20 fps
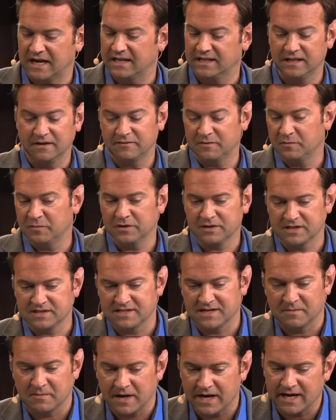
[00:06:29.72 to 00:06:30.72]
I'd love to put
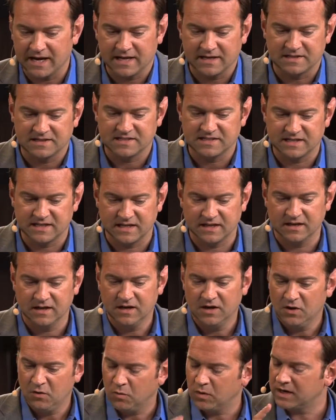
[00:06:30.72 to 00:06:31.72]
this on my head to see yeah,
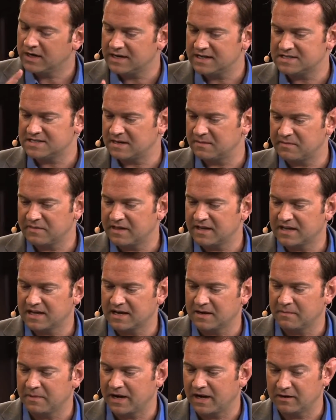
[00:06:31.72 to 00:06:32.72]
go what it is I'm
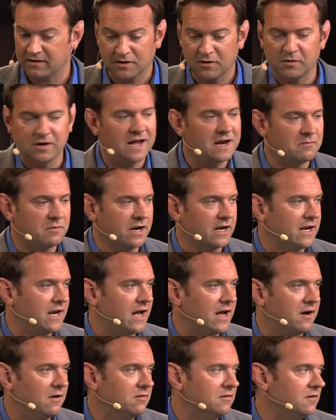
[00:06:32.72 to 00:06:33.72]
thinking about. No, not right
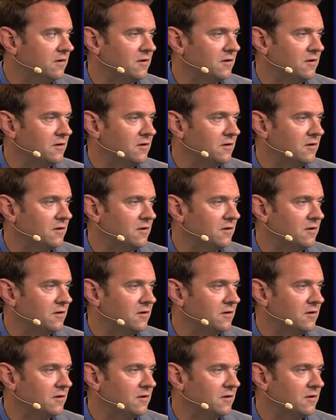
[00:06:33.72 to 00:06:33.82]
now.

◆ Work instructions
Please give back the data above word for word, with no pictures included.

◆ Solved problem
20 fps
[00:06:29.72 to 00:06:30.72]
I'd love to put
[00:06:30.72 to 00:06:31.72]
this on my head to see yeah,
[00:06:31.72 to 00:06:32.72]
go what it is I'm
[00:06:32.72 to 00:06:33.72]
thinking about. No, not right
[00:06:33.72 to 00:06:33.82]
now.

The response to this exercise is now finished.